G.C. Questo differente approccio si riflette anche nel diverso modo in cui i due dirigenti organizzano il loro ufficio: Schmidt lavorava in un ufficio spoglio e isolato, immerso nei suoi algoritmi e nei suoi calcoli matematici, mentre il nuovo dirigente crea attorno a sé uno spazio più allegro e solare, più idoneo a essere percepito come luogo di relazioni.

S.S. Non solo: il personaggio di Schmidt incarna molto bene l’idea del mestiere che ha caratterizzato un po’ tutta la sua generazione. Per lui l’assicurazione è una sorta di  istituto autoreferenziale che si basa sulla potenza e la perfezione del calcolo statistico-matematico. Lo dice anche, in una delle lettere che scrive al bimbo africano che adotta a distanza per lenire la propria solitudine: se di una persona gli vengono date tre o quattro variabili (il sesso, l’esistenza di malattie congenite, il campo di attività, l’area geografica di residenza) è in grado di prevedere con discreta esattezza quando morirà. Chi prende il suo posto non ha più questa fiducia nella “tecnicità” del mestiere ed è convinto che per fare business sia necessario uscire dall’ufficio e andare a cercare i clienti nella società. Il film racconta, insomma, anche la perdita e la progressiva decadenza del mestiere tecnico rispetto all’avanzata del cosiddetto mestiere sociale.

G.C. E per quanto riguarda la crisi di identità connessa con il termine dell’attività lavorativa? È solo un cliché letterario o trova riscontri nella realtà della vita delle singole persone e delle organizzazioni?

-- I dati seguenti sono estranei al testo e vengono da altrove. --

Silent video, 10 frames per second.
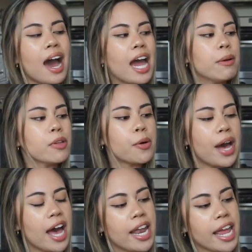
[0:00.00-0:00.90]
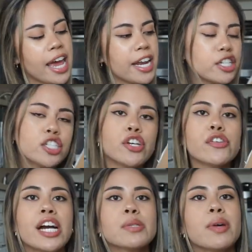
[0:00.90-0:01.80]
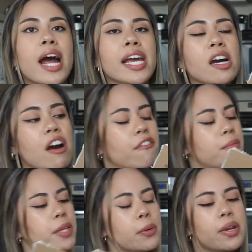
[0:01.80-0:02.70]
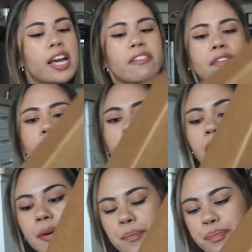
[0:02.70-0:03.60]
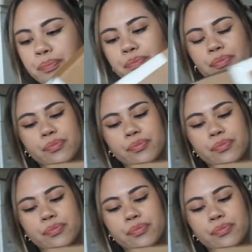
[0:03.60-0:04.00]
I will go ahead and show you guys what I got from Liquid IV.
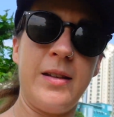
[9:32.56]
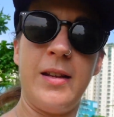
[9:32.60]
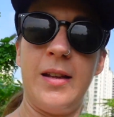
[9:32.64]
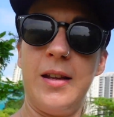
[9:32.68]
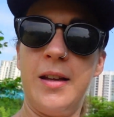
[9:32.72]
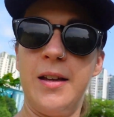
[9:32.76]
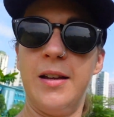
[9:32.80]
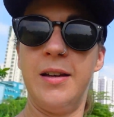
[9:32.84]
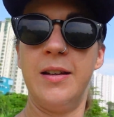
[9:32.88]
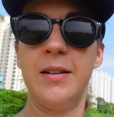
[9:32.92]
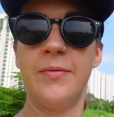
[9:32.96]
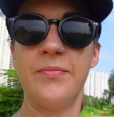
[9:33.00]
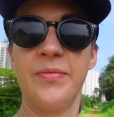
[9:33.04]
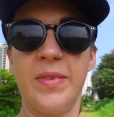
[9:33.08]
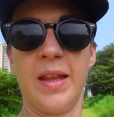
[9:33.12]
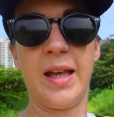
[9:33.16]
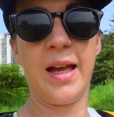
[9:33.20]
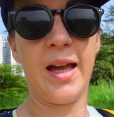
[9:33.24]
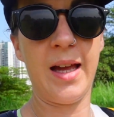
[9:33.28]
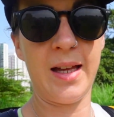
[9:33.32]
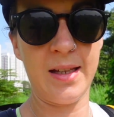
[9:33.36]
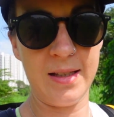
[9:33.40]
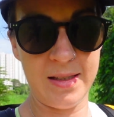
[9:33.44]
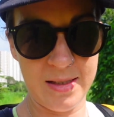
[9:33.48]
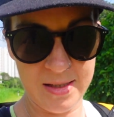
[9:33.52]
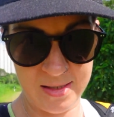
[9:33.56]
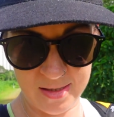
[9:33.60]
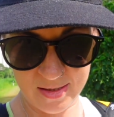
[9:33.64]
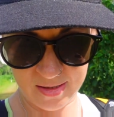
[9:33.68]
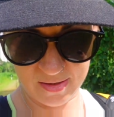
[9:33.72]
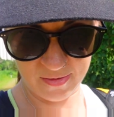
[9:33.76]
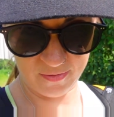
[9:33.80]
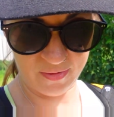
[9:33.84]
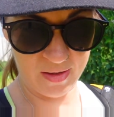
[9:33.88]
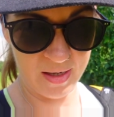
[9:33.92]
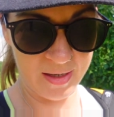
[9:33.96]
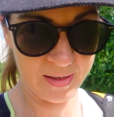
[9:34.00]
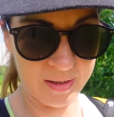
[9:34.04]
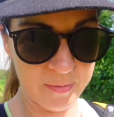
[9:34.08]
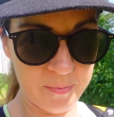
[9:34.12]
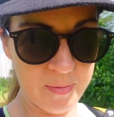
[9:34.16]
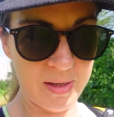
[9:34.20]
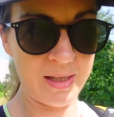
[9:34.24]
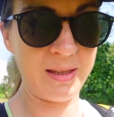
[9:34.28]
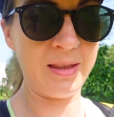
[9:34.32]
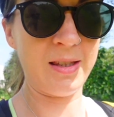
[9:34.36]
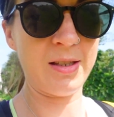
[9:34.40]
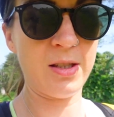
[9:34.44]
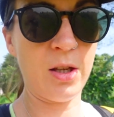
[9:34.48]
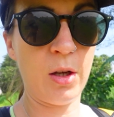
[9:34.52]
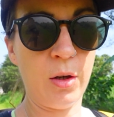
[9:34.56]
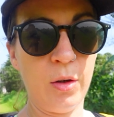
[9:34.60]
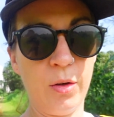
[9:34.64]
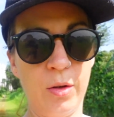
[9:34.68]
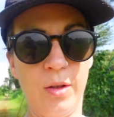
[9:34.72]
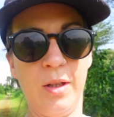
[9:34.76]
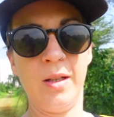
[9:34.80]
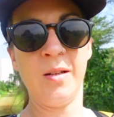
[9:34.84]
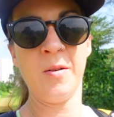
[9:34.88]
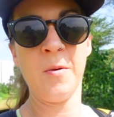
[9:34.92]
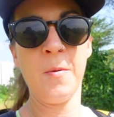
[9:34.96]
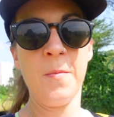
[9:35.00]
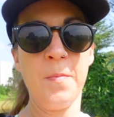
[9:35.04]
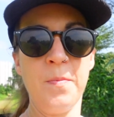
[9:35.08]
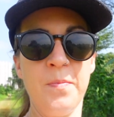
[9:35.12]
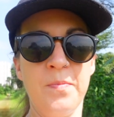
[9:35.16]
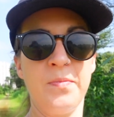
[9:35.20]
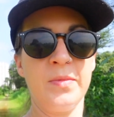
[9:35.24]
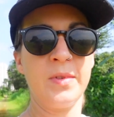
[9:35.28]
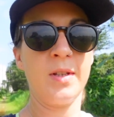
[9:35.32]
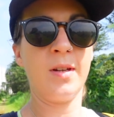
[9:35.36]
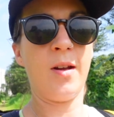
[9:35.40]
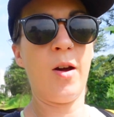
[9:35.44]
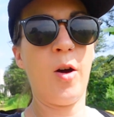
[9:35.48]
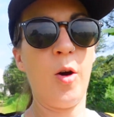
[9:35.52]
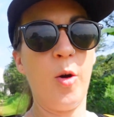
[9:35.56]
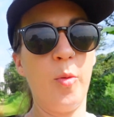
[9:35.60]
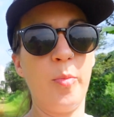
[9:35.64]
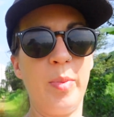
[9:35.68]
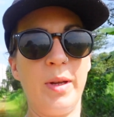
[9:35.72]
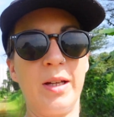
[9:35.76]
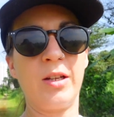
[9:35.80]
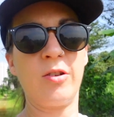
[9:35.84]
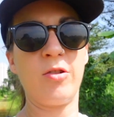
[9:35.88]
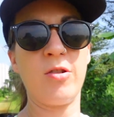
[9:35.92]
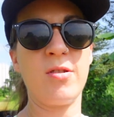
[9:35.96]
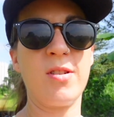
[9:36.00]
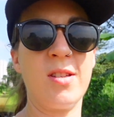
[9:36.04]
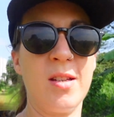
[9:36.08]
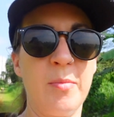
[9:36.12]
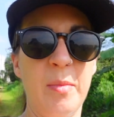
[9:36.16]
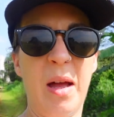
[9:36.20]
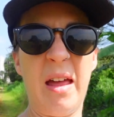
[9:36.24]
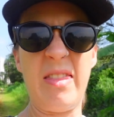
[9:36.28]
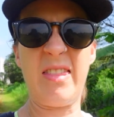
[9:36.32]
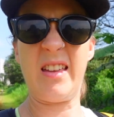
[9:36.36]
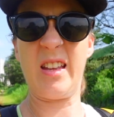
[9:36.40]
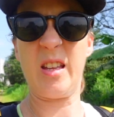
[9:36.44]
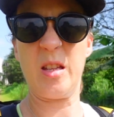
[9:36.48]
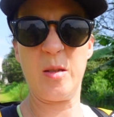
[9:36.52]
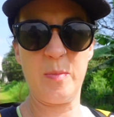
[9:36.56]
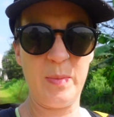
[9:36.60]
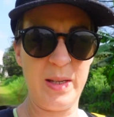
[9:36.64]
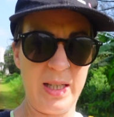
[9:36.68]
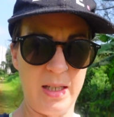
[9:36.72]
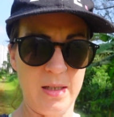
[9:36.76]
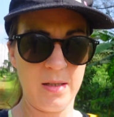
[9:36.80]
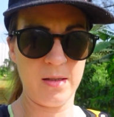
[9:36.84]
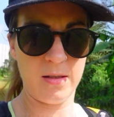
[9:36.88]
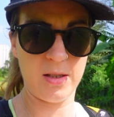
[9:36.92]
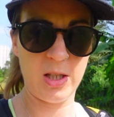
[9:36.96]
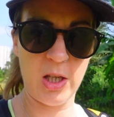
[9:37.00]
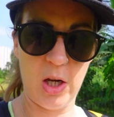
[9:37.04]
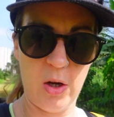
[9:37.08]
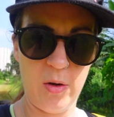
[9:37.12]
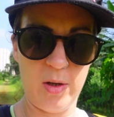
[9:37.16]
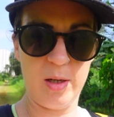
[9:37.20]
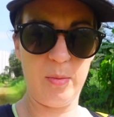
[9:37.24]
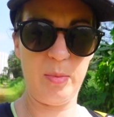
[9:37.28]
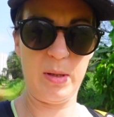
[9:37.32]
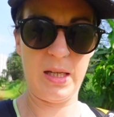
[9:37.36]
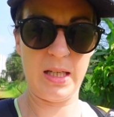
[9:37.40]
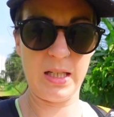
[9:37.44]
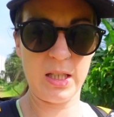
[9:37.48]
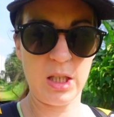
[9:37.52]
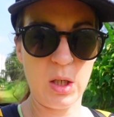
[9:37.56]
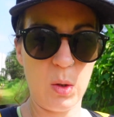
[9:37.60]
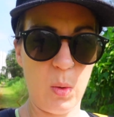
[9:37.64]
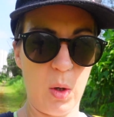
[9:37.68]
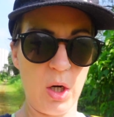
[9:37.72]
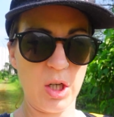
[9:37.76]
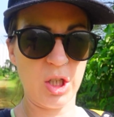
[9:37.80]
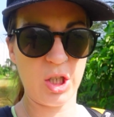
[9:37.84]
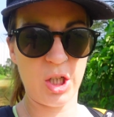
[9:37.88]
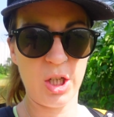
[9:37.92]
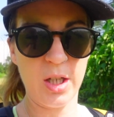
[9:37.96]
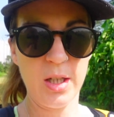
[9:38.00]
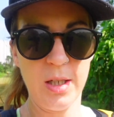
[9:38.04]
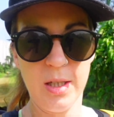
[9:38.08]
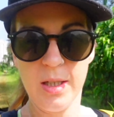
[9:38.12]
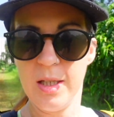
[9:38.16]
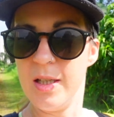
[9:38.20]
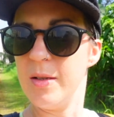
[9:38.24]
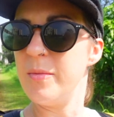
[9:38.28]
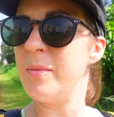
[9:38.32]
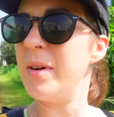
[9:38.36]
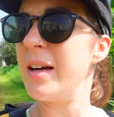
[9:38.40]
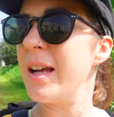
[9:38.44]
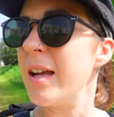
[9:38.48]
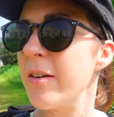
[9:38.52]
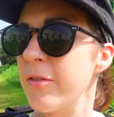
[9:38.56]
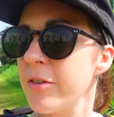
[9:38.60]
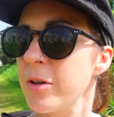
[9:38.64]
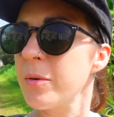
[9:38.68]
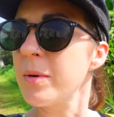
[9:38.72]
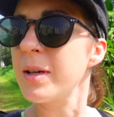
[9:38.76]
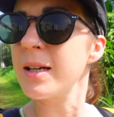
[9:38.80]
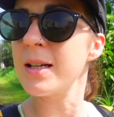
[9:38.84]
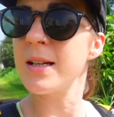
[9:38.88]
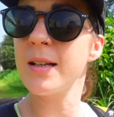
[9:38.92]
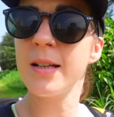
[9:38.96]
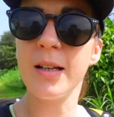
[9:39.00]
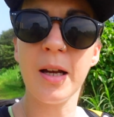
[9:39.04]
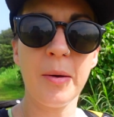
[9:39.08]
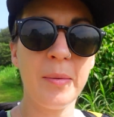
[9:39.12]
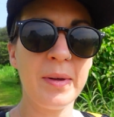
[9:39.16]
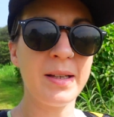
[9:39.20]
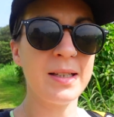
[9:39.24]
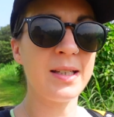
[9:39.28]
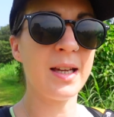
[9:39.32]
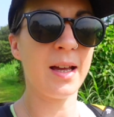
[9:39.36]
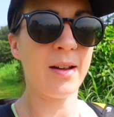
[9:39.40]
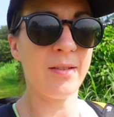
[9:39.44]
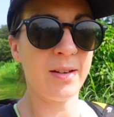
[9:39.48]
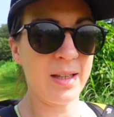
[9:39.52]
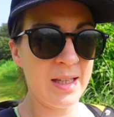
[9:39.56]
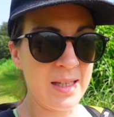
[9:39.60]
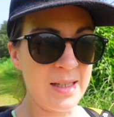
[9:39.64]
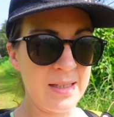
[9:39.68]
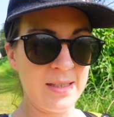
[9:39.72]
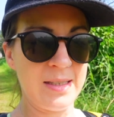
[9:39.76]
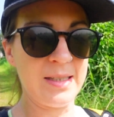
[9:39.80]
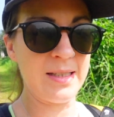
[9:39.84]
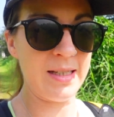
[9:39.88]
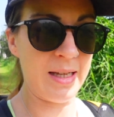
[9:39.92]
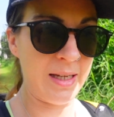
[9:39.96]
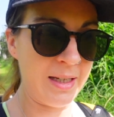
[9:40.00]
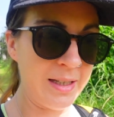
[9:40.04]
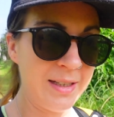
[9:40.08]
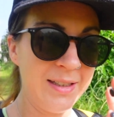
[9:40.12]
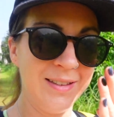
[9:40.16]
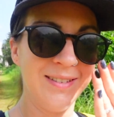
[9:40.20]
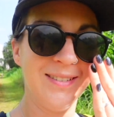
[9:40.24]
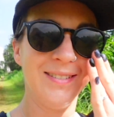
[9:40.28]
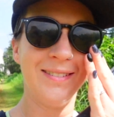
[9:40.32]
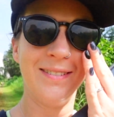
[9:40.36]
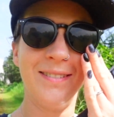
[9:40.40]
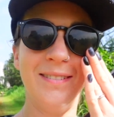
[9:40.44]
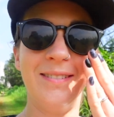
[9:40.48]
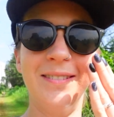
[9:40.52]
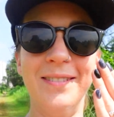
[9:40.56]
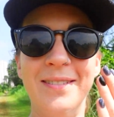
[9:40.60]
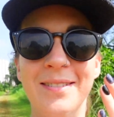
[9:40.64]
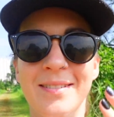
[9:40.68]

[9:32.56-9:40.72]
the ants have like made this whole big crossing, but I think it's been slowly being squashed by everyone coming down here today. So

S.S. Direi che non è affatto un cliché, né un luogo comune, e che rispecchia, anzi, uno dei problemi irrisolti delle organizzazioni contemporanee, e forse della società attuale tout court. Di fatto, non siamo ancora riusciti a inventare un modo efficace per affrontare il tema dell’identità e del ruolo di coloro che escono dal circuito produttivo. È drammatico, ma è così: la moderna società occidentale non sa ancora cosa offrire ai suoi membri per impiegare in modo decoroso, soddisfacente e proficuo gli ultimi anni di vita.